Disclosure: Philippine accounting standards require entities to disclose information about


intangible assets in their financial statements. This includes details about the nature,
carrying amounts, amortization methods, useful lives, and any impairment losses
recognized. Additional disclosures may be required for significant intangible assets or when
they have a material impact on the financial statements.
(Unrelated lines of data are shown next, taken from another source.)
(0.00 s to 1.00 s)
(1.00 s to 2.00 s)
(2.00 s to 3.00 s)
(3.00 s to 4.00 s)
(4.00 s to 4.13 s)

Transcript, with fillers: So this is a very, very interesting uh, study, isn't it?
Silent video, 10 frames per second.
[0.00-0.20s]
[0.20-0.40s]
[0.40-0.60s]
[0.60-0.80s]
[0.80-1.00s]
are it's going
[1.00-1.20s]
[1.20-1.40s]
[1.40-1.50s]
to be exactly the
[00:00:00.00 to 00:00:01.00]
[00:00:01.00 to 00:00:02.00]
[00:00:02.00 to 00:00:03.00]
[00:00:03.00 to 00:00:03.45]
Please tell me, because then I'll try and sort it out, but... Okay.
It is important for entities in the Philippines to comply with the PFRS and PAS when
recognizing, measuring, and disclosing intangible assets in their financial statements to
provide transparent and reliable information to stakeholders.
II. Problem

A&G Company acquired a patent for ₱1,000,000. The patent has a legal life of 20 years. How
should the company account for this intangible asset?

III. Solution

The company should initially recognize the patent at its acquisition cost, which is
₱1,000,000. Since the patent has a legal life of 20 years, the company should amortize the
cost over its useful life. Assuming the patent has no residual value, the annual amortization
expense would be ₱1,000,000 divided by 20 years, resulting in an expense of ₱50,000 per
year. The company should debit Amortization Expense and credit Accumulated Amortization
for this amount each year.

Answer: ₱1,000,000 / 20 years = ₱50,000 per year

IV. Most important part of Intangible assets

The most important aspect of intangible assets lies in their proper recognition,
measurement, and disclosure in accordance with the Philippine Financial Reporting
Standards (PFRS) and Philippine Accounting Standards (PAS).
Here are key points highlighting the significance of intangible assets in Philippine
accounting:
Compliance with PFRS and PAS: Intangible assets must be accounted for in compliance with
the PFRS and PAS to ensure accurate and reliable financial reporting. Adhering to these
standards ensures that the financial statements present a true and fair view of the
company's financial position, performance, and cash flows.
Recognition and Initial Measurement: The proper recognition of intangible assets is crucial
in Philippine accounting. Entities must identify and record intangible assets when they meet
the recognition criteria, such as being identifiable, controlled by the entity, and expected to
generate future economic benefits. The initial measurement of intangible assets is based on
their acquisition cost, including directly attributable costs.
Amortization and Impairment: Intangible assets with finite useful lives are typically subject
to amortization. The amortization method should be applied consistently and based on the
estimated useful life of the asset. Impairment testing is necessary to assess whether the
carrying amount of an intangible asset exceeds its recoverable amount. Any impairment loss
should be recognized and disclosed in accordance with the relevant standards.
Disclosure Requirements: Philippine accounting standards place importance on disclosure
related to intangible assets. Entities must provide sufficient and relevant information in the
financial statements about the nature, carrying amounts, useful lives, and any impairment
losses recognized. Additional disclosures may be necessary for significant intangible assets
that have a material impact on the financial statements.
Auditing and Stakeholder Confidence: Proper accounting for intangible assets enhances the
transparency and reliability of financial reporting. This is particularly important for external
auditors who review and attest to the accuracy of the financial statements. Compliance with
accounting standards regarding intangible assets helps build stakeholder confidence,
including investors, lenders, and regulatory bodies.
Business Valuation and Investment Decisions: Intangible assets significantly impact the
valuation of a company. Proper accounting for intangible assets provides a more accurate
reflection of a company's value and assists in making informed investment decisions. It
allows stakeholders to assess the value derived from intangible assets, such as intellectual
property and customer relationships.
Adhering to the accounting standards related to intangible assets in the Philippine context is
essential for businesses to ensure compliance, transparency, and accurate financial
reporting. It enables stakeholders to understand and evaluate the significance and value of
intangible assets in the company's operations and future prospects.